Born November 18, 1939: Margaret Atwood
When Atwood accepted a Lifetime Achievement Award at the Canadian Booksellers Association a few years ago she revealed she was a pioneering self-published author:
My own bookselling activities began in 1961, when, together with a friend, I hand–set my first poetry collection and printed it on a flatbed press. It had seven poems, and we didn’t have enough a’s, so we had to disassemble each poem before we could set the next one. The cover was printed from a lino–block, and the pages were rubber–cemented in—a mistake, as the rubber cement dried out shortly thereafter and the pages fell out.
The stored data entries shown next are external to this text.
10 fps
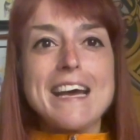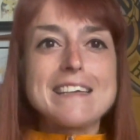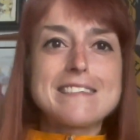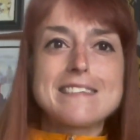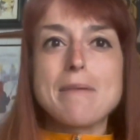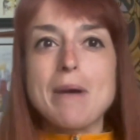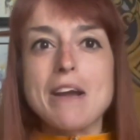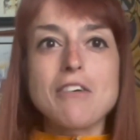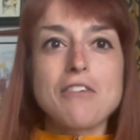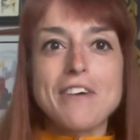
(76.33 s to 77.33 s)
a
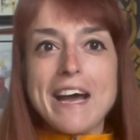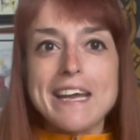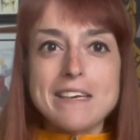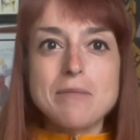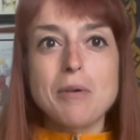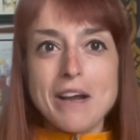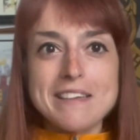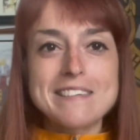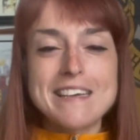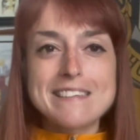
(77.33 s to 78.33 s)
semi-refined
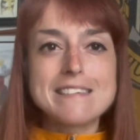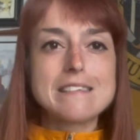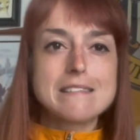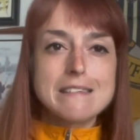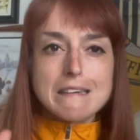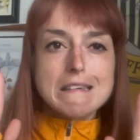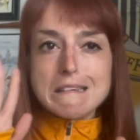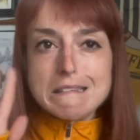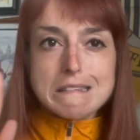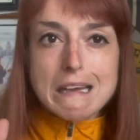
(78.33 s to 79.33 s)
process. It's not an
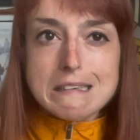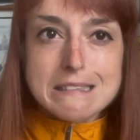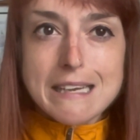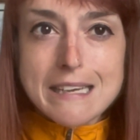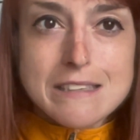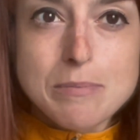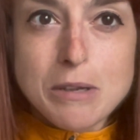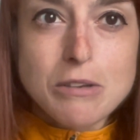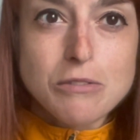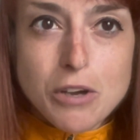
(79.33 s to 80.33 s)
exact science,
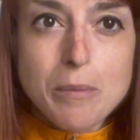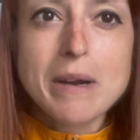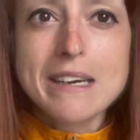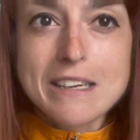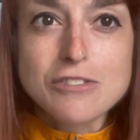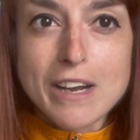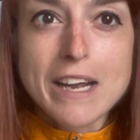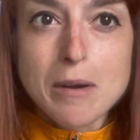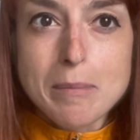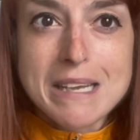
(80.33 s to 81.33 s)
but you know, we're going to try
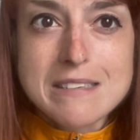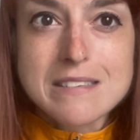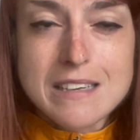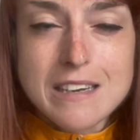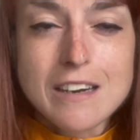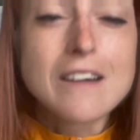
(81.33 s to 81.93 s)
our best here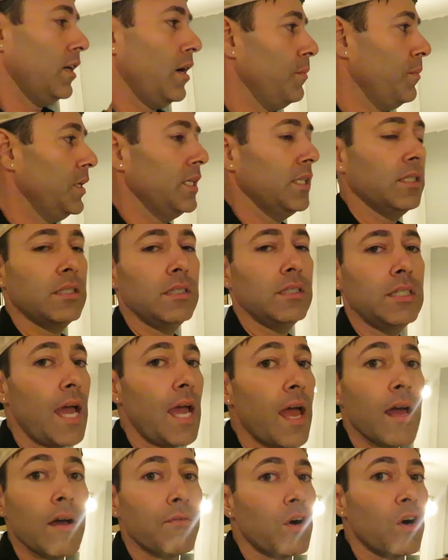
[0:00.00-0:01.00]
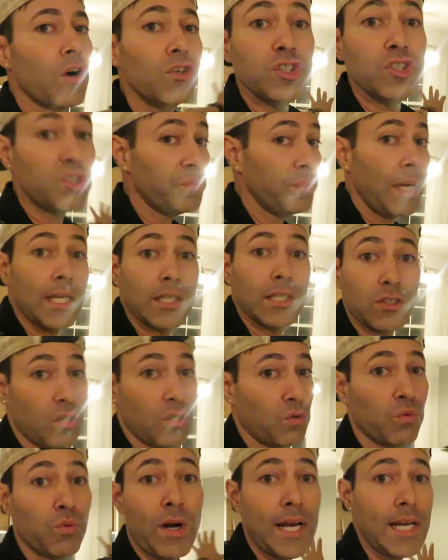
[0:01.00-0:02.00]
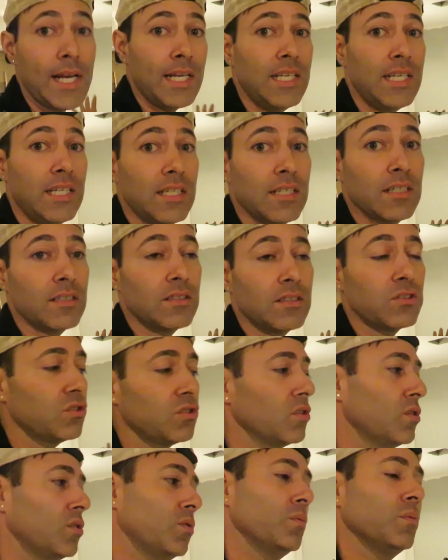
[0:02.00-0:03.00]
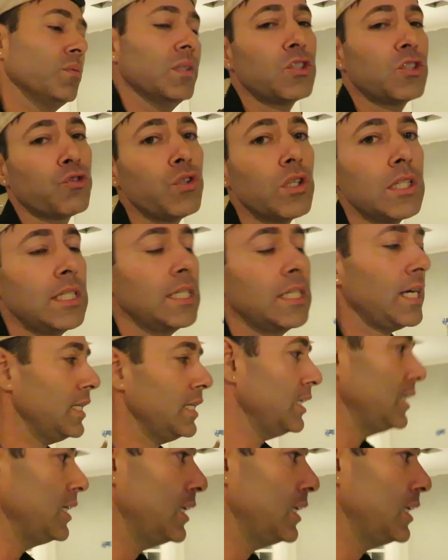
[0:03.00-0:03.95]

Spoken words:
I mean, you have all your space right here. So it's really not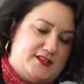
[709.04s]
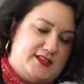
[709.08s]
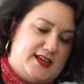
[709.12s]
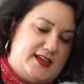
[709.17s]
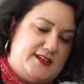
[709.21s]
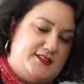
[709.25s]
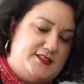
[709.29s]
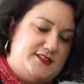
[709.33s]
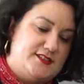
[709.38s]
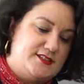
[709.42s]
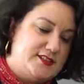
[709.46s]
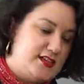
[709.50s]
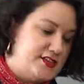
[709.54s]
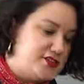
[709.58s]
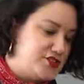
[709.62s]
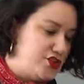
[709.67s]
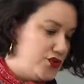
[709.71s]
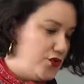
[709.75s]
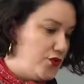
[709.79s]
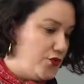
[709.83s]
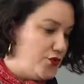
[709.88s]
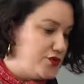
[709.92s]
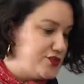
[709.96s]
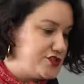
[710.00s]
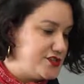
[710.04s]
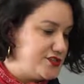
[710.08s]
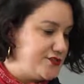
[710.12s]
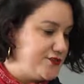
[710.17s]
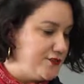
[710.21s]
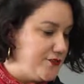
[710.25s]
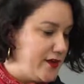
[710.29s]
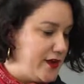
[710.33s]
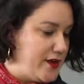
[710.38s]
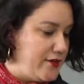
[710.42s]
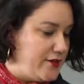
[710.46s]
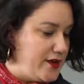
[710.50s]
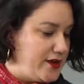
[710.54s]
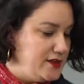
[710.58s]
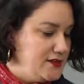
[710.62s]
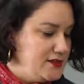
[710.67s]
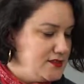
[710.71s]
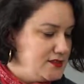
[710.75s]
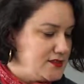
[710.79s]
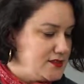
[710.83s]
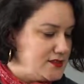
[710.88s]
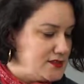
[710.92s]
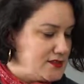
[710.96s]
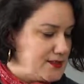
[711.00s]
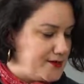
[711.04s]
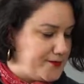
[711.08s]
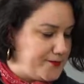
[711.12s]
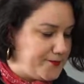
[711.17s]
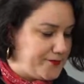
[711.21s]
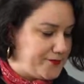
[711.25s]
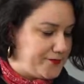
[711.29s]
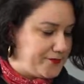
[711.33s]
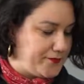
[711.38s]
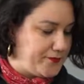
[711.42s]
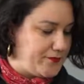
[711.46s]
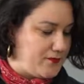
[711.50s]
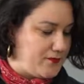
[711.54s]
Just adds such a gorgeous fragrance.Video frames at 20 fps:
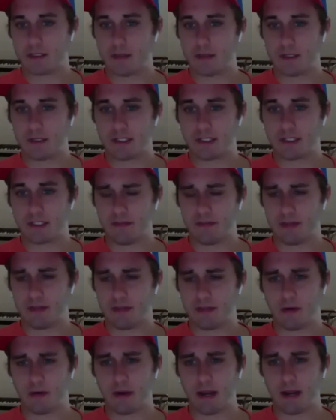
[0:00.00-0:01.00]
the seven that
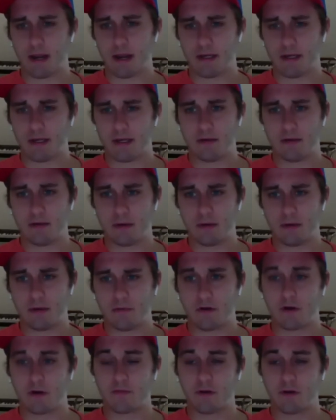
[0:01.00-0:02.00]
are rented,
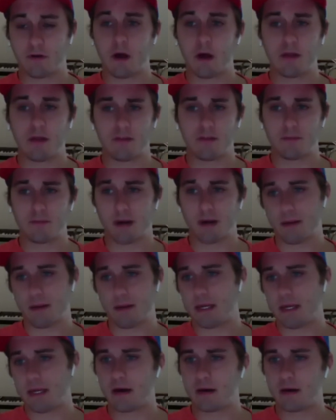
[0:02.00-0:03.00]
for, for all of them,
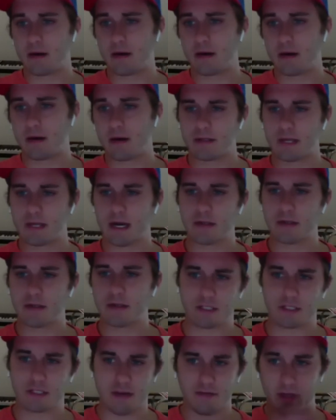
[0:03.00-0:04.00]
probably, yeah, 100,000.
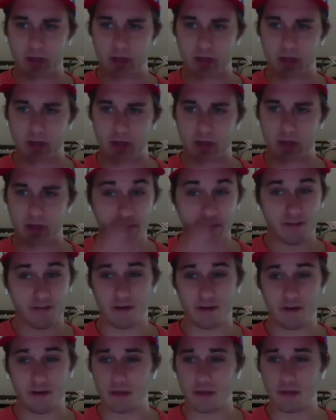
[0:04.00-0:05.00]
The seven that are rented are
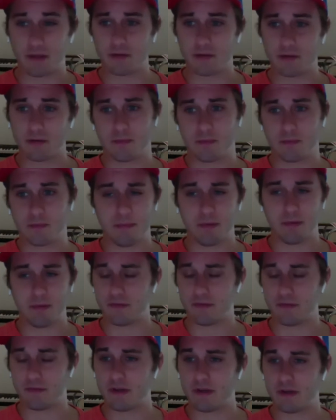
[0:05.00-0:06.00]
very little. People
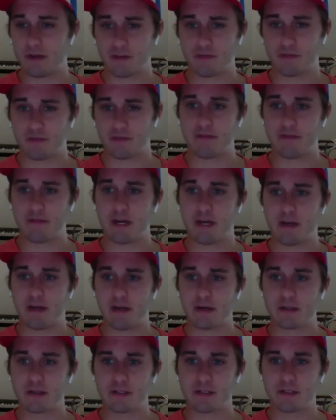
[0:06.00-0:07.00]
have lived there for five, ten
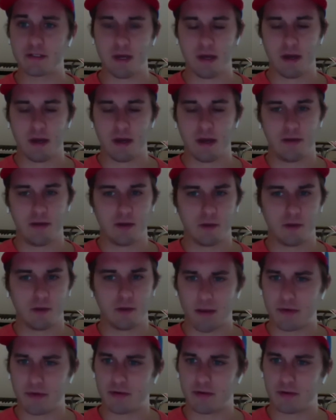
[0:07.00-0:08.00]
years. You could
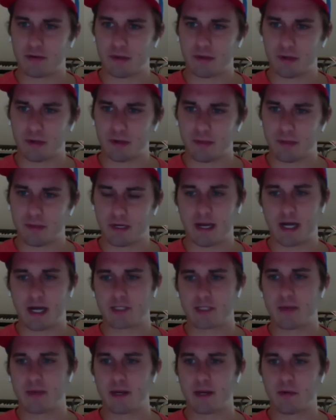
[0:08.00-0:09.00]
probably do a little bit of
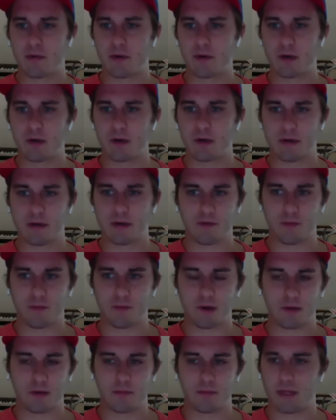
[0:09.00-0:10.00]
cosmetic work, but none of
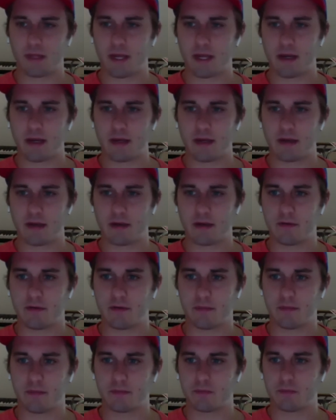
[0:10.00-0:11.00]
them are complaining. None of
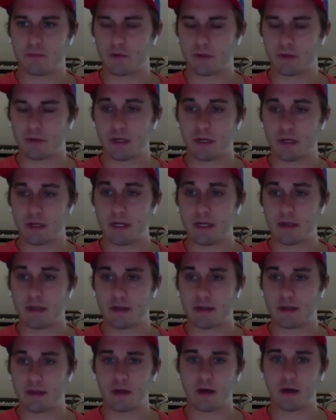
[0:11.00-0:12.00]
them really need
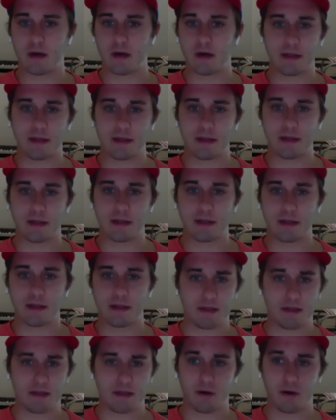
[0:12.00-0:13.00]
anything done. Now, the three
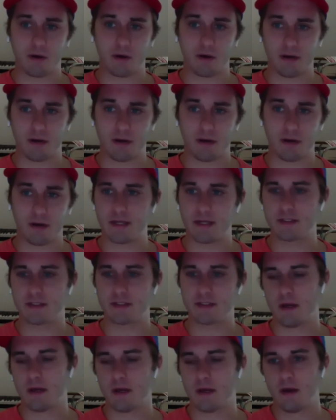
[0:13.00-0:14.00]
that don't have tenants
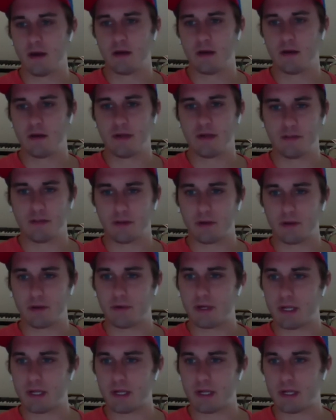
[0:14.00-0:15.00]
definitely
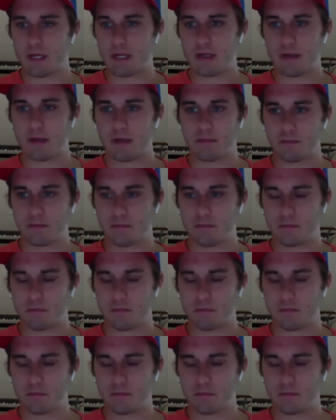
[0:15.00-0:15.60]
would need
We made 200 copies of this book—wish I’d kept more of them, considering the increase in value—and went around to bookstores in Toronto, which were all indies then, except for Coles, which didn’t sell many Canadian books anyway. Some of the booksellers were kind enough to let us put these little books of mine on the magazine rack, where they sold for 50¢—we wrote the price on with a pencil. So that was my first bookselling adventure
In July 2012 Atwood was one of the writers who came to Comic-Con and spoke at a memorial for Ray Bradbury. She had never met Ray and was supposed to visit him on her trip to California, but that was not to be. She talked about how she read, as a young girl, Ray’s books as they first came out. That she used some of his themes in her books. In The Handmaid’s Tale she used that women were not allowed to read because of Fahrenheit 451.